Event Neural Networks
Proc. ECCV 2022
Artificial neural networks are the state of the art in visual recognition. Many of these networks are trained and evaluated on static images. For example, the OpenPose model takes a single image as input and predicts a set of human joint positions. To make predictions on video, a single-frame model can be applied repeatedly to individual frames. However, at the frame rate of a typical camera (e.g., 30 frames per second), there is often significant repetition in image content between adjacent frames. In some regions of an image, there may be repetition in pixel values. In other image regions, there may be repetition of more complex structures (e.g., tree branches, as shown in the figure above). We propose Event Neural Networks (EvNets), which leverage this repetition to achieve considerable computation savings when processing video data. A defining characteristic of EvNets is that each neuron has state variables that provide it with long-term memory, which allows low-cost, high-accuracy inference even in the presence of significant camera motion. We show that it is possible to transform a wide range of neural networks into EvNets without re-training. We demonstrate our method on state-of-the-art architectures for both high- and low-level visual processing, including pose recognition, object detection, optical flow, and image enhancement. We observe roughly an order-of-magnitude reduction in computational costs compared to conventional networks, with minimal reductions in model accuracy.
Proc. ECCV 2022
(a) Conventional neurons completely recompute their activations on each time step. (b) Value-based event neurons only transmit activations that have changed significantly. However, a value-based transmission can still trigger many computations. (c) Delta-based event neurons only transmit differential updates to their activations.

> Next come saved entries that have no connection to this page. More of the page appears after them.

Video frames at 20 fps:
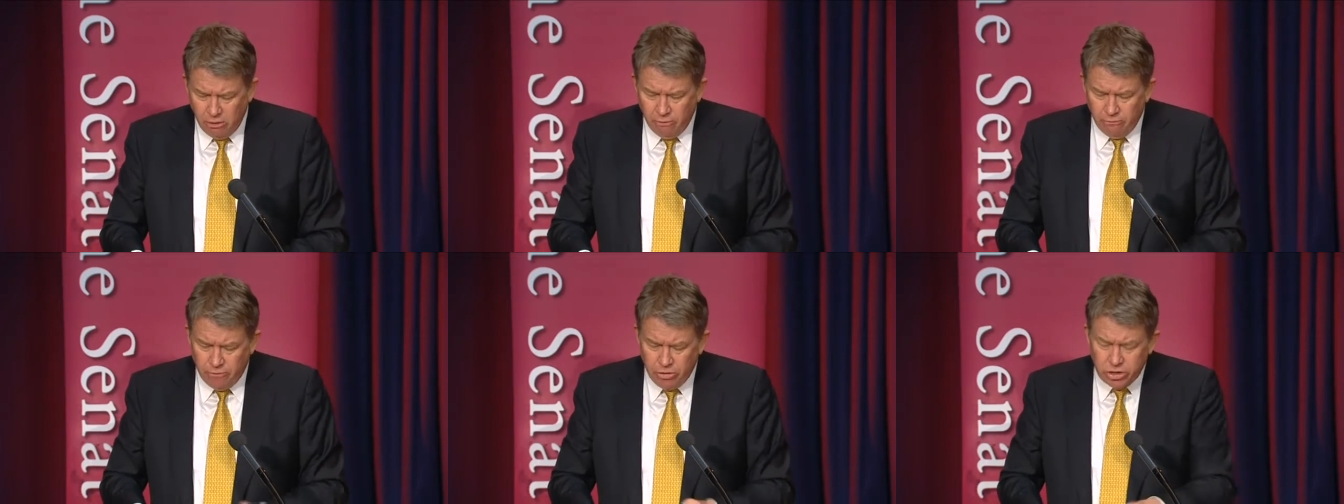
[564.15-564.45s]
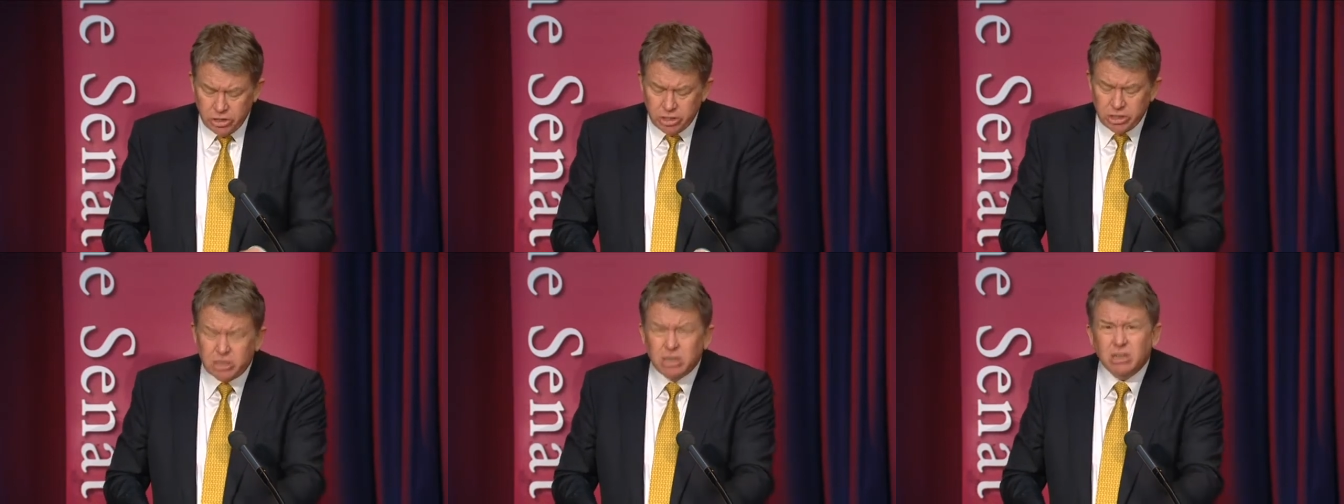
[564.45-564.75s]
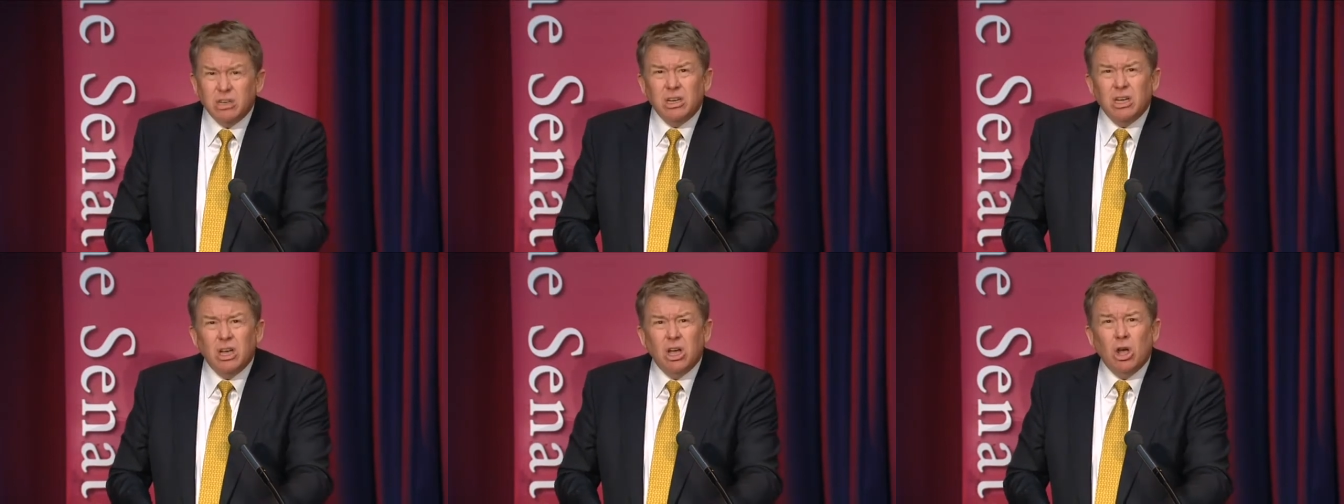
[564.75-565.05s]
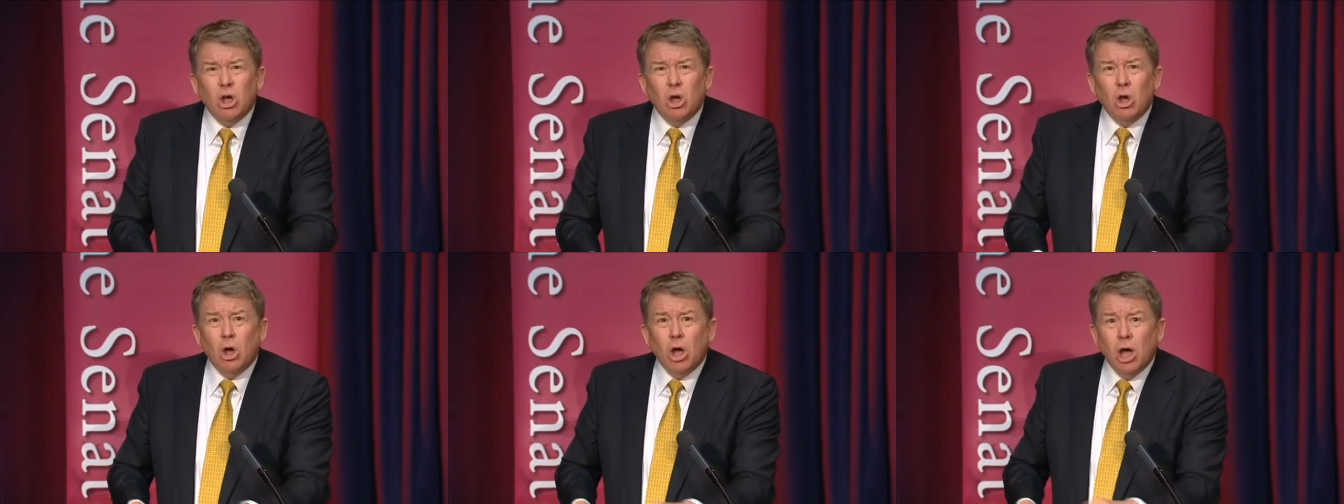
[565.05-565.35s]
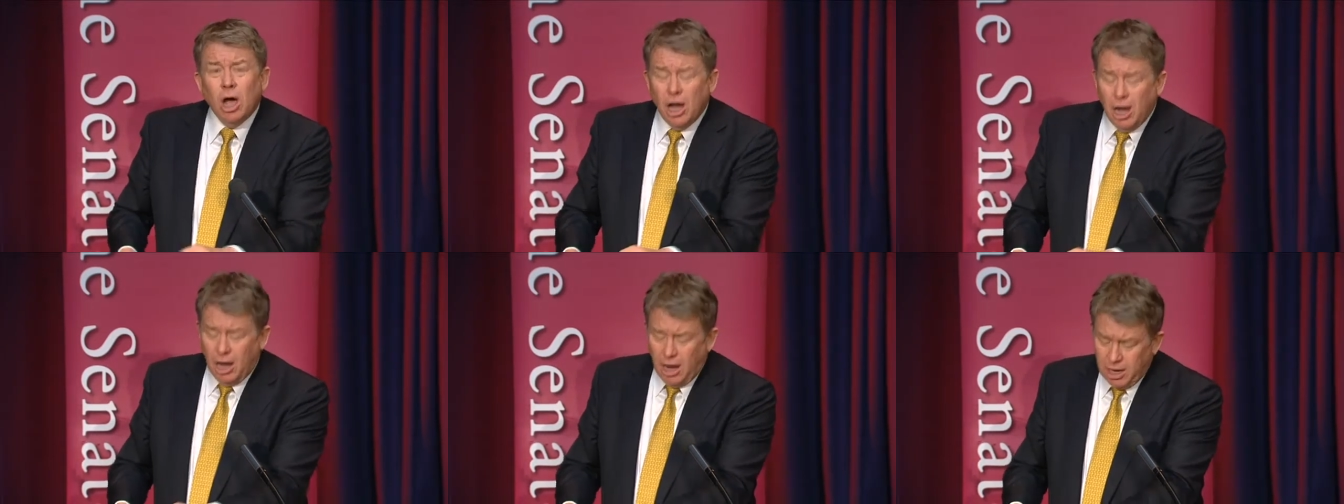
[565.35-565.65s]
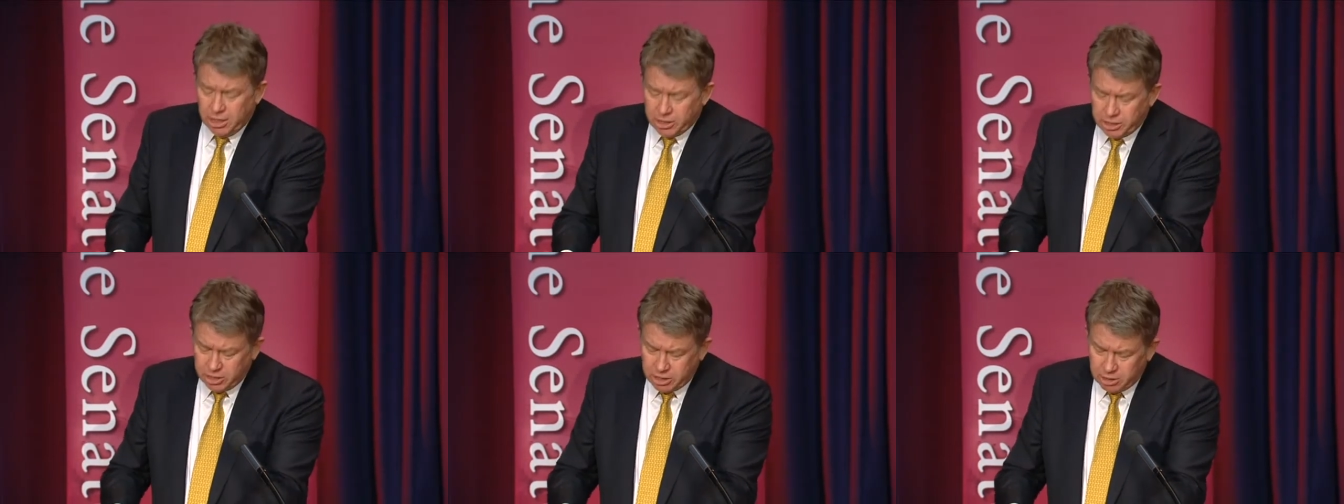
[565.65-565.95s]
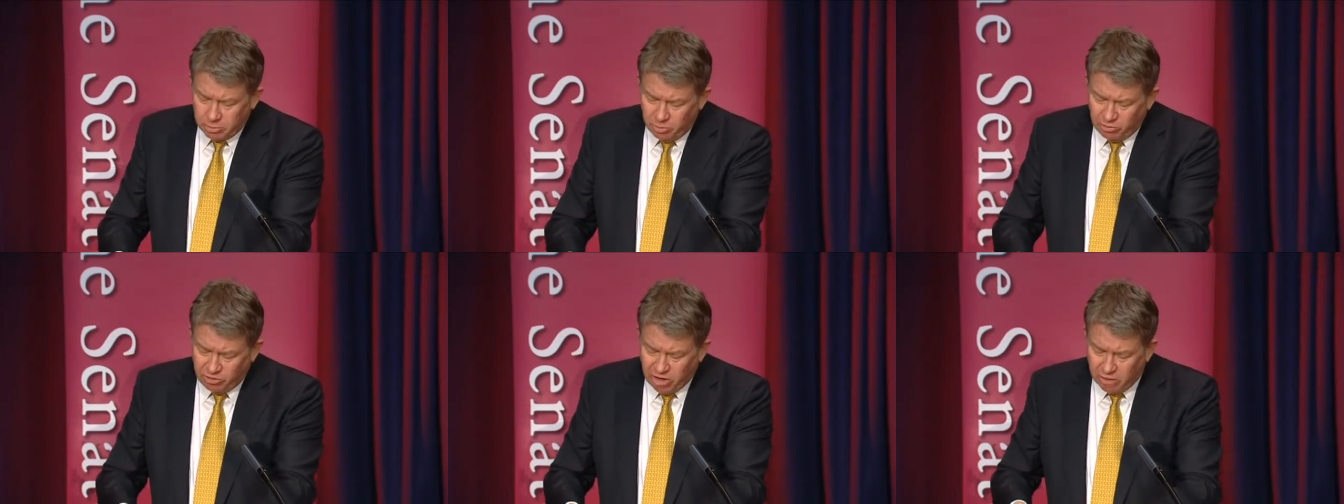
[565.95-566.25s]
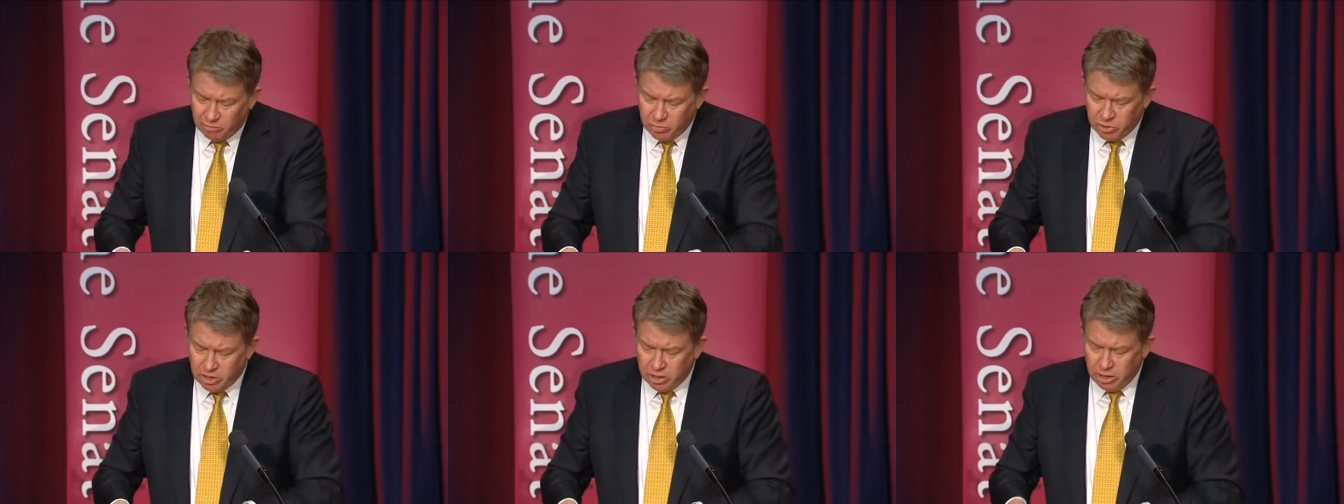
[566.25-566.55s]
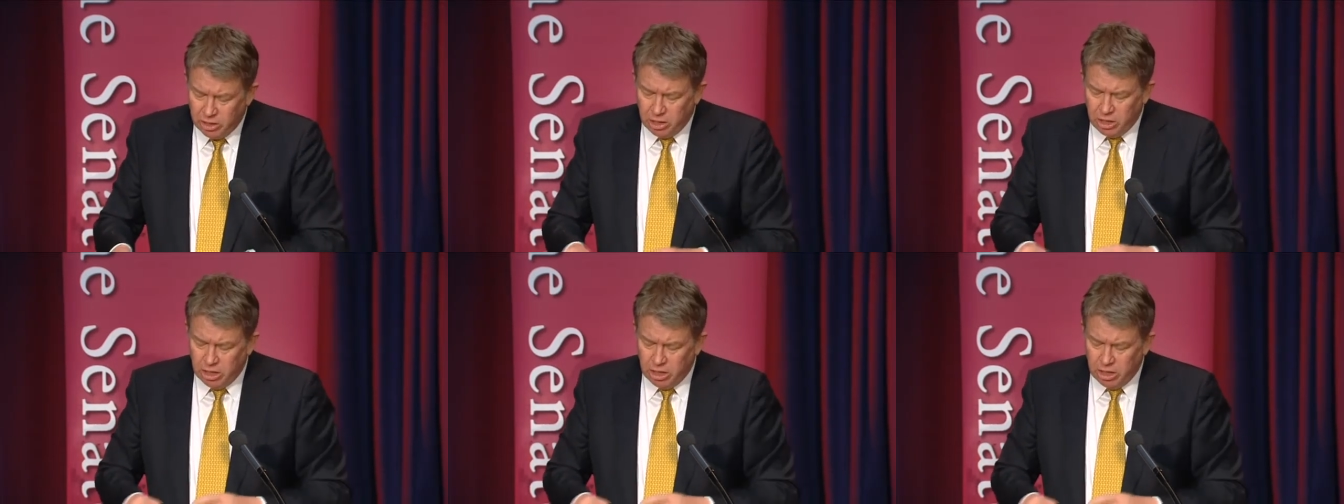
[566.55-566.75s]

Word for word: First, our system of government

We design an event neuron based on sparse, delta-based transmission. We start with a generic artificial neuron that composes a linear function "g" with a nonlinear activation "f." Then, we assume that the neuron receives sparse deltas as input instead of values. The sparsity of the input deltas leads to computation savings in the linear function g. We add an accumulator state variable "a" that transforms the output of the linear function from a delta-based representation to a value-based representation (activation functions require values, not deltas, as input). After the activation function, we add two new state variables, "b" and "d." The variable b tracks the current best estimate of the neuron's output value, and d stores any not-yet-transmitted output delta (this is the neuron's long-term memory). Finally, we apply a transmission policy that decides which deltas the neuron will transmit on this time step. For example, the policy might transmit the value of d whenever it exceeds a threshold.

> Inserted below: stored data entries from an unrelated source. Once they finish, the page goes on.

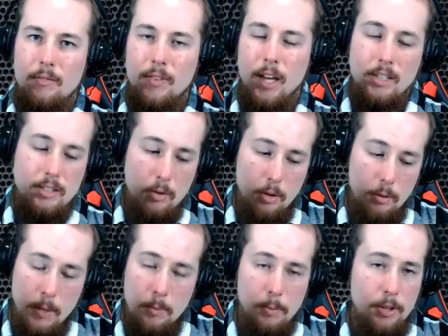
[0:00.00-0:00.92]
And so the
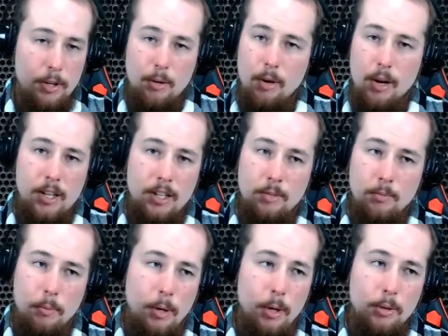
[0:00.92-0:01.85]
people that are running this
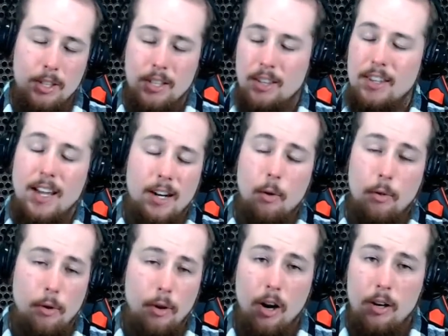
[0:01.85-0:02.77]
promotion, they know
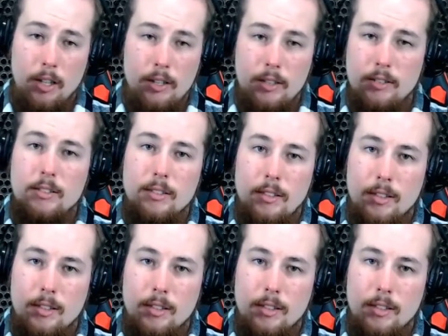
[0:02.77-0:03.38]
their audience.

We assemble event neuron components into network-level structures. An accumulator layer contains multiple "a" variables. A gate layer contains multiple pairs of "b" and "d" variables. A gate layer also applies the transmission policy. By strategically inserting accumulator and gate layers throughout the network, we can convert a wide range of existing neural network architectures into event networks without retraining.
The long-term memory variable "d" is critical for maintaining accuracy over long video sequences. If we remove this variable and the associated logic, the model accuracy decays rapidly.
We demonstrate that EvNets are an effective strategy for many high- and low-level vision tasks. Across tasks, we see significant computation savings while maintaining high-quality output. This frame shows a person mid-jump. The EvNet tracks the subject correctly under rapid motion.